::: Exercise materials
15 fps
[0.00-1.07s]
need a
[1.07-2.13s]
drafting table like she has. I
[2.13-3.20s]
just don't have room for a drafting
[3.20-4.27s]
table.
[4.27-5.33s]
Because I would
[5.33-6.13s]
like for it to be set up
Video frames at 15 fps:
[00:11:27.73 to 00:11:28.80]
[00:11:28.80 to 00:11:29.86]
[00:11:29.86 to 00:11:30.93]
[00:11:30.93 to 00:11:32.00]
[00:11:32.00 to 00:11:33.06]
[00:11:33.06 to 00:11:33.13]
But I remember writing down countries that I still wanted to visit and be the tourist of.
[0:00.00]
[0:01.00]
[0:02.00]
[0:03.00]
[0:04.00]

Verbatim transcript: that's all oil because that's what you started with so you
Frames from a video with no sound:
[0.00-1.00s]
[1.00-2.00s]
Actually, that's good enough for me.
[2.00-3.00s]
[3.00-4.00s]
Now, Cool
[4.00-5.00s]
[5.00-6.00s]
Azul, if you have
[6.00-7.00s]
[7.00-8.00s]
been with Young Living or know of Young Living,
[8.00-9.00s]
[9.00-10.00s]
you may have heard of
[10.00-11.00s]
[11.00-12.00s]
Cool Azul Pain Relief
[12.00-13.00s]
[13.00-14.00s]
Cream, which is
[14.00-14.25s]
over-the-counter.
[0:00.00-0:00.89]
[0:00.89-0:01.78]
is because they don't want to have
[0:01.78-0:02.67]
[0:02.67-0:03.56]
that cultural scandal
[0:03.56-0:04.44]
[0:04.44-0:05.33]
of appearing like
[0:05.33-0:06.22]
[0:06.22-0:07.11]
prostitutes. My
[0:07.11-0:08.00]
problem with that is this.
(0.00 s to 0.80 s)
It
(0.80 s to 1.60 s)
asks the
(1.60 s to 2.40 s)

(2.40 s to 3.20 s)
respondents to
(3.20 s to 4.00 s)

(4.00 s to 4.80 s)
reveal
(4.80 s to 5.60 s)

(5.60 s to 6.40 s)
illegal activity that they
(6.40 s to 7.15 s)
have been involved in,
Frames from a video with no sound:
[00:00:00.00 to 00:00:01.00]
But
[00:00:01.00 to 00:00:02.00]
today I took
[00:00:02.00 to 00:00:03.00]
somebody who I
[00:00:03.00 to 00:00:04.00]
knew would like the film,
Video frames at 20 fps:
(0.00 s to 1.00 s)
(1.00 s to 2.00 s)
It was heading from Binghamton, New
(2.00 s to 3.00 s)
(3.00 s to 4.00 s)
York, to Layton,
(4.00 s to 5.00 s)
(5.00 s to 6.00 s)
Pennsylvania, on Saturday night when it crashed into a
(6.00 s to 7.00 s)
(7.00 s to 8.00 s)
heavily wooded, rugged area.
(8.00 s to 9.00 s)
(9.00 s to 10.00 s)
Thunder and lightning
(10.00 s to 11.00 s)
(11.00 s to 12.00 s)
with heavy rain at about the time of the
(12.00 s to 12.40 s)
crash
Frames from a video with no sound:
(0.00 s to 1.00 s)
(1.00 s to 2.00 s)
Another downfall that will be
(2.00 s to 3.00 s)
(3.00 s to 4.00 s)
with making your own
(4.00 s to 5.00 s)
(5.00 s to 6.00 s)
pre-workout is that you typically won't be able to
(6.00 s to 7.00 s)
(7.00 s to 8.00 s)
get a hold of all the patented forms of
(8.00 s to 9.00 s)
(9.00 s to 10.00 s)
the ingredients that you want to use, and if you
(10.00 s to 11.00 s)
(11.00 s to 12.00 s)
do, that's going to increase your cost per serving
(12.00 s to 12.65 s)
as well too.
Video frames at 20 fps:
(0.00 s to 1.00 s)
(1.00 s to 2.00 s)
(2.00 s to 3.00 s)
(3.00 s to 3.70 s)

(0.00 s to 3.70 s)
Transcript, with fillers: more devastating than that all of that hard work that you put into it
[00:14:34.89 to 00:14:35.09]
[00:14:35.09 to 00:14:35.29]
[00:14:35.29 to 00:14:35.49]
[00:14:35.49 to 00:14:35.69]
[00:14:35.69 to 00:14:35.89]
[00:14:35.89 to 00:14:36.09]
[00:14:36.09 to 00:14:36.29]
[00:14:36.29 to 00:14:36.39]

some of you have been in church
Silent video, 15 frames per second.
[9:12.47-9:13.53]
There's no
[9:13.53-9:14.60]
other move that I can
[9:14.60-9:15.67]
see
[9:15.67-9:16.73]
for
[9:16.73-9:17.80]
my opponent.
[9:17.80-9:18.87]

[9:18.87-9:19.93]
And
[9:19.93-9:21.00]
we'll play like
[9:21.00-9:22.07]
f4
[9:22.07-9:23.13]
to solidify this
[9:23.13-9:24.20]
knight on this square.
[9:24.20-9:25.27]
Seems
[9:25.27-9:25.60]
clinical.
::::::
* [Task description] I'd like the records returned exactly as they were written, please.

* [Exercise response]
15 fps
[0.00-1.07s]
need a
[1.07-2.13s]
drafting table like she has. I
[2.13-3.20s]
just don't have room for a drafting
[3.20-4.27s]
table.
[4.27-5.33s]
Because I would
[5.33-6.13s]
like for it to be set up
Video frames at 15 fps:
[00:11:27.73 to 00:11:28.80]
[00:11:28.80 to 00:11:29.86]
[00:11:29.86 to 00:11:30.93]
[00:11:30.93 to 00:11:32.00]
[00:11:32.00 to 00:11:33.06]
[00:11:33.06 to 00:11:33.13]
But I remember writing down countries that I still wanted to visit and be the tourist of.
[0:00.00]
[0:01.00]
[0:02.00]
[0:03.00]
[0:04.00]

Verbatim transcript: that's all oil because that's what you started with so you
Frames from a video with no sound:
[0.00-1.00s]
[1.00-2.00s]
Actually, that's good enough for me.
[2.00-3.00s]
[3.00-4.00s]
Now, Cool
[4.00-5.00s]
[5.00-6.00s]
Azul, if you have
[6.00-7.00s]
[7.00-8.00s]
been with Young Living or know of Young Living,
[8.00-9.00s]
[9.00-10.00s]
you may have heard of
[10.00-11.00s]
[11.00-12.00s]
Cool Azul Pain Relief
[12.00-13.00s]
[13.00-14.00s]
Cream, which is
[14.00-14.25s]
over-the-counter.
[0:00.00-0:00.89]
[0:00.89-0:01.78]
is because they don't want to have
[0:01.78-0:02.67]
[0:02.67-0:03.56]
that cultural scandal
[0:03.56-0:04.44]
[0:04.44-0:05.33]
of appearing like
[0:05.33-0:06.22]
[0:06.22-0:07.11]
prostitutes. My
[0:07.11-0:08.00]
problem with that is this.
(0.00 s to 0.80 s)
It
(0.80 s to 1.60 s)
asks the
(1.60 s to 2.40 s)

(2.40 s to 3.20 s)
respondents to
(3.20 s to 4.00 s)

(4.00 s to 4.80 s)
reveal
(4.80 s to 5.60 s)

(5.60 s to 6.40 s)
illegal activity that they
(6.40 s to 7.15 s)
have been involved in,
Frames from a video with no sound:
[00:00:00.00 to 00:00:01.00]
But
[00:00:01.00 to 00:00:02.00]
today I took
[00:00:02.00 to 00:00:03.00]
somebody who I
[00:00:03.00 to 00:00:04.00]
knew would like the film,
Video frames at 20 fps:
(0.00 s to 1.00 s)
(1.00 s to 2.00 s)
It was heading from Binghamton, New
(2.00 s to 3.00 s)
(3.00 s to 4.00 s)
York, to Layton,
(4.00 s to 5.00 s)
(5.00 s to 6.00 s)
Pennsylvania, on Saturday night when it crashed into a
(6.00 s to 7.00 s)
(7.00 s to 8.00 s)
heavily wooded, rugged area.
(8.00 s to 9.00 s)
(9.00 s to 10.00 s)
Thunder and lightning
(10.00 s to 11.00 s)
(11.00 s to 12.00 s)
with heavy rain at about the time of the
(12.00 s to 12.40 s)
crash
Frames from a video with no sound:
(0.00 s to 1.00 s)
(1.00 s to 2.00 s)
Another downfall that will be
(2.00 s to 3.00 s)
(3.00 s to 4.00 s)
with making your own
(4.00 s to 5.00 s)
(5.00 s to 6.00 s)
pre-workout is that you typically won't be able to
(6.00 s to 7.00 s)
(7.00 s to 8.00 s)
get a hold of all the patented forms of
(8.00 s to 9.00 s)
(9.00 s to 10.00 s)
the ingredients that you want to use, and if you
(10.00 s to 11.00 s)
(11.00 s to 12.00 s)
do, that's going to increase your cost per serving
(12.00 s to 12.65 s)
as well too.
Video frames at 20 fps:
(0.00 s to 1.00 s)
(1.00 s to 2.00 s)
(2.00 s to 3.00 s)
(3.00 s to 3.70 s)

(0.00 s to 3.70 s)
Transcript, with fillers: more devastating than that all of that hard work that you put into it
[00:14:34.89 to 00:14:35.09]
[00:14:35.09 to 00:14:35.29]
[00:14:35.29 to 00:14:35.49]
[00:14:35.49 to 00:14:35.69]
[00:14:35.69 to 00:14:35.89]
[00:14:35.89 to 00:14:36.09]
[00:14:36.09 to 00:14:36.29]
[00:14:36.29 to 00:14:36.39]

some of you have been in church
Silent video, 15 frames per second.
[9:12.47-9:13.53]
There's no
[9:13.53-9:14.60]
other move that I can
[9:14.60-9:15.67]
see
[9:15.67-9:16.73]
for
[9:16.73-9:17.80]
my opponent.
[9:17.80-9:18.87]

[9:18.87-9:19.93]
And
[9:19.93-9:21.00]
we'll play like
[9:21.00-9:22.07]
f4
[9:22.07-9:23.13]
to solidify this
[9:23.13-9:24.20]
knight on this square.
[9:24.20-9:25.27]
Seems
[9:25.27-9:25.60]
clinical.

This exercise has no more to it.